[Source data]
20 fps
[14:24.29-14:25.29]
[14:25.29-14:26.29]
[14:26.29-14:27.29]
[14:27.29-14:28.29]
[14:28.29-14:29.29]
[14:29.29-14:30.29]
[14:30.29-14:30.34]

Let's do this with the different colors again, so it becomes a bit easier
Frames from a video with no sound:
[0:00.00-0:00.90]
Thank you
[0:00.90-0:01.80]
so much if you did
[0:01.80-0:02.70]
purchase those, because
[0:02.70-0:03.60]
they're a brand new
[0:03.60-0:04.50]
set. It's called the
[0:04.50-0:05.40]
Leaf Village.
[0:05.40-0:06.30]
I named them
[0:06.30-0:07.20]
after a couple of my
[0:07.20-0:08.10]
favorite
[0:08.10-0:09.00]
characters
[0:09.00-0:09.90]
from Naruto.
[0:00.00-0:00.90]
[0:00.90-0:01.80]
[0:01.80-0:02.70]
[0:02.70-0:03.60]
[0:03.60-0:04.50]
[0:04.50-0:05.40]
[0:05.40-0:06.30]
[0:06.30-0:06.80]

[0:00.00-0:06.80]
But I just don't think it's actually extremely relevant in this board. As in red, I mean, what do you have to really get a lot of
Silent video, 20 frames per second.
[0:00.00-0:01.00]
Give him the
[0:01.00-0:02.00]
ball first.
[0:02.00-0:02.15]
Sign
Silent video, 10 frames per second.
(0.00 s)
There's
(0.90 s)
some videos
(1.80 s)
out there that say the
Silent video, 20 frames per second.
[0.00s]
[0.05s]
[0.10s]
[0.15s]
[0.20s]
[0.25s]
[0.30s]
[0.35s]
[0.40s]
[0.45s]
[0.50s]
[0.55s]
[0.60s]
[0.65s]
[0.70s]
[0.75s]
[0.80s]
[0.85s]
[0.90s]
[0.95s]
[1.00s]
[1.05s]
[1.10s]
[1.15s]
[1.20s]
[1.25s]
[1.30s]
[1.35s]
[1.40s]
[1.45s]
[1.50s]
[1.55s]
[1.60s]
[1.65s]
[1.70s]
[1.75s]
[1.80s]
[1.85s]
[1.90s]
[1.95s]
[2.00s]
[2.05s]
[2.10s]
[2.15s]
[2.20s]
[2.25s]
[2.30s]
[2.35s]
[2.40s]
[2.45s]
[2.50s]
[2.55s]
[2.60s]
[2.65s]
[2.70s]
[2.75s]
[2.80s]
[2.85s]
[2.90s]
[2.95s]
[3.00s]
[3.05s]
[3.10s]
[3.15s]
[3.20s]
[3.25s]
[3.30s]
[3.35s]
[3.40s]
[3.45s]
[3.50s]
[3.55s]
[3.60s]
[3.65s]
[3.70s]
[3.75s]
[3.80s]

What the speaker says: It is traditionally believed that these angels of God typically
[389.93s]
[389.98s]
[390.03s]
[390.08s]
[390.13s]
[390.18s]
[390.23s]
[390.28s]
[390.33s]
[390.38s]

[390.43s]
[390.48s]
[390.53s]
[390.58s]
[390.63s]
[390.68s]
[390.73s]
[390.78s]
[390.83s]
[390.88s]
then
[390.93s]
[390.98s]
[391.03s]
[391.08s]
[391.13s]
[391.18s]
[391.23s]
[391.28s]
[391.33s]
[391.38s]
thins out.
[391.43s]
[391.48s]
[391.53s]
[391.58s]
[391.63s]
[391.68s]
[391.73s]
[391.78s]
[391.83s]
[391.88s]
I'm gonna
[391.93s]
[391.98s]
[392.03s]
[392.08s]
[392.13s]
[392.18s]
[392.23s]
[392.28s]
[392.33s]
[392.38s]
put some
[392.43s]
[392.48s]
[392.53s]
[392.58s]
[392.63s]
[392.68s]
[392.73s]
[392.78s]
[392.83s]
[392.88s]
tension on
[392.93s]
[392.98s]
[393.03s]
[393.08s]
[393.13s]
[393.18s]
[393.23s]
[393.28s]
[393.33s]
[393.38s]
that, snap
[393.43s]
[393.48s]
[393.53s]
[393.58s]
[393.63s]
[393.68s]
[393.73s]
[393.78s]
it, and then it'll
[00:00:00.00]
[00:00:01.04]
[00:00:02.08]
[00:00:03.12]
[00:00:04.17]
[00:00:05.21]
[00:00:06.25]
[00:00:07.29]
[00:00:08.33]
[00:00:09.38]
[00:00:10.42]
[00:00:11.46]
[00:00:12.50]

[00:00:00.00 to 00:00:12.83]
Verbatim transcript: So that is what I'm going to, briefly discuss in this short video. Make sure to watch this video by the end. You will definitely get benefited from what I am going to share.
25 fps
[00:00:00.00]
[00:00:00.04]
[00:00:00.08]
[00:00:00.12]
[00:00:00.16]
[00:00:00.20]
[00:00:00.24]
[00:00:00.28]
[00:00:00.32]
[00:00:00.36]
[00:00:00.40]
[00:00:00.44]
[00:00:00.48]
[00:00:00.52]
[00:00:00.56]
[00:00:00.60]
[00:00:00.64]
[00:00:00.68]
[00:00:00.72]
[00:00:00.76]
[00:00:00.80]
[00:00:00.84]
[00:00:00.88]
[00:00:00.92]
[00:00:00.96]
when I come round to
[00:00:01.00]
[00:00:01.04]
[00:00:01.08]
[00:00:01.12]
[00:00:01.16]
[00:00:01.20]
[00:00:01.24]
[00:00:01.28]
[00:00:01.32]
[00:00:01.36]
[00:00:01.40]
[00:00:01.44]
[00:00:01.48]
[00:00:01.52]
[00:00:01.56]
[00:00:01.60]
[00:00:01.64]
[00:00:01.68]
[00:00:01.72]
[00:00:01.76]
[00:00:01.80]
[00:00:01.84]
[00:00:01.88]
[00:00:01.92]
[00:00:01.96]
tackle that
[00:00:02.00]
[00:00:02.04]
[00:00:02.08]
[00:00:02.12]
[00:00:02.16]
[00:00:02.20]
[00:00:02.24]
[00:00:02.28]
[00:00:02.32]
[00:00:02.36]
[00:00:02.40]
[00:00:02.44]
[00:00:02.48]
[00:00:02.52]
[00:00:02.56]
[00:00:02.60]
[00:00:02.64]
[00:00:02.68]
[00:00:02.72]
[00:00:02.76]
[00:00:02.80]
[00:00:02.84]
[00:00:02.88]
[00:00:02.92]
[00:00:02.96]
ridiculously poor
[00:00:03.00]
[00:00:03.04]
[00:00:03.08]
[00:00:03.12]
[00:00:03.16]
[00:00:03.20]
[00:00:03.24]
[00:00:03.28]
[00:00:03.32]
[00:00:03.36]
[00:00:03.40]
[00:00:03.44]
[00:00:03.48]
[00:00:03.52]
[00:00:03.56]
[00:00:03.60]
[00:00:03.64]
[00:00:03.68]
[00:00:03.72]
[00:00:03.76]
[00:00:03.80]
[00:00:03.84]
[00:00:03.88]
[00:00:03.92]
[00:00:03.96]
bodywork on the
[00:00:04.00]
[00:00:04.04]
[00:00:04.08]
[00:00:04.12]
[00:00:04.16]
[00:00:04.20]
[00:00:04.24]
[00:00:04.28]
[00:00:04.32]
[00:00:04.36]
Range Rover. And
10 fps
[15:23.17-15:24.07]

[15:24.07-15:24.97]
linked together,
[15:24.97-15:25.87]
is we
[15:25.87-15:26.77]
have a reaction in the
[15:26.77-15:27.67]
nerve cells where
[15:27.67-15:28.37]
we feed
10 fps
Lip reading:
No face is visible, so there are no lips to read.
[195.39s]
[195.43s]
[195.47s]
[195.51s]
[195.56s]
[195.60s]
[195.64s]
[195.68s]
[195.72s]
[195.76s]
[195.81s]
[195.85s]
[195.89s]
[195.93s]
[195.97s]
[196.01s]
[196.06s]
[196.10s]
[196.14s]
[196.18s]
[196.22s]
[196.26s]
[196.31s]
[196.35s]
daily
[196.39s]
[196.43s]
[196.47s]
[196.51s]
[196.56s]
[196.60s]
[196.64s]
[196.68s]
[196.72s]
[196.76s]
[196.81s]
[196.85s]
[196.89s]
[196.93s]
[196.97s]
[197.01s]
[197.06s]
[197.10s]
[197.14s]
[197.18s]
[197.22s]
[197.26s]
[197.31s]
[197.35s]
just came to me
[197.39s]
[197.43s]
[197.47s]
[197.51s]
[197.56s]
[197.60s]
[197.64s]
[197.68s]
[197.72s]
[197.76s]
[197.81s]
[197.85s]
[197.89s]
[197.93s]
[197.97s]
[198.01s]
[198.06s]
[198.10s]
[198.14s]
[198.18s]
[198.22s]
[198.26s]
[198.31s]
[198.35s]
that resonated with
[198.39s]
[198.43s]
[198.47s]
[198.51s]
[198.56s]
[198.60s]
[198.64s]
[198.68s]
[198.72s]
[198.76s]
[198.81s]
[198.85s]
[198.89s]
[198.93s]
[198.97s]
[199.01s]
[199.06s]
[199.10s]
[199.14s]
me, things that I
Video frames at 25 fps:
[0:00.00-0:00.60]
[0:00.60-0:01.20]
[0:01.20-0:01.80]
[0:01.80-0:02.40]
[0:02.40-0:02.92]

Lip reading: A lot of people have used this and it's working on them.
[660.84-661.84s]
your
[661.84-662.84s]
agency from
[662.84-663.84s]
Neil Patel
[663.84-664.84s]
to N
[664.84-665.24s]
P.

[What is being asked] Only one part of the material above is to be transcribed, namely the lines starting with the line that has "[00:00:02.80]" and going on through the line that has "[15:23.17-15:24.07]", exactly as they stand.

[Output of the exercise]
[00:00:02.80]
[00:00:02.84]
[00:00:02.88]
[00:00:02.92]
[00:00:02.96]
ridiculously poor
[00:00:03.00]
[00:00:03.04]
[00:00:03.08]
[00:00:03.12]
[00:00:03.16]
[00:00:03.20]
[00:00:03.24]
[00:00:03.28]
[00:00:03.32]
[00:00:03.36]
[00:00:03.40]
[00:00:03.44]
[00:00:03.48]
[00:00:03.52]
[00:00:03.56]
[00:00:03.60]
[00:00:03.64]
[00:00:03.68]
[00:00:03.72]
[00:00:03.76]
[00:00:03.80]
[00:00:03.84]
[00:00:03.88]
[00:00:03.92]
[00:00:03.96]
bodywork on the
[00:00:04.00]
[00:00:04.04]
[00:00:04.08]
[00:00:04.12]
[00:00:04.16]
[00:00:04.20]
[00:00:04.24]
[00:00:04.28]
[00:00:04.32]
[00:00:04.36]
Range Rover. And
10 fps
[15:23.17-15:24.07]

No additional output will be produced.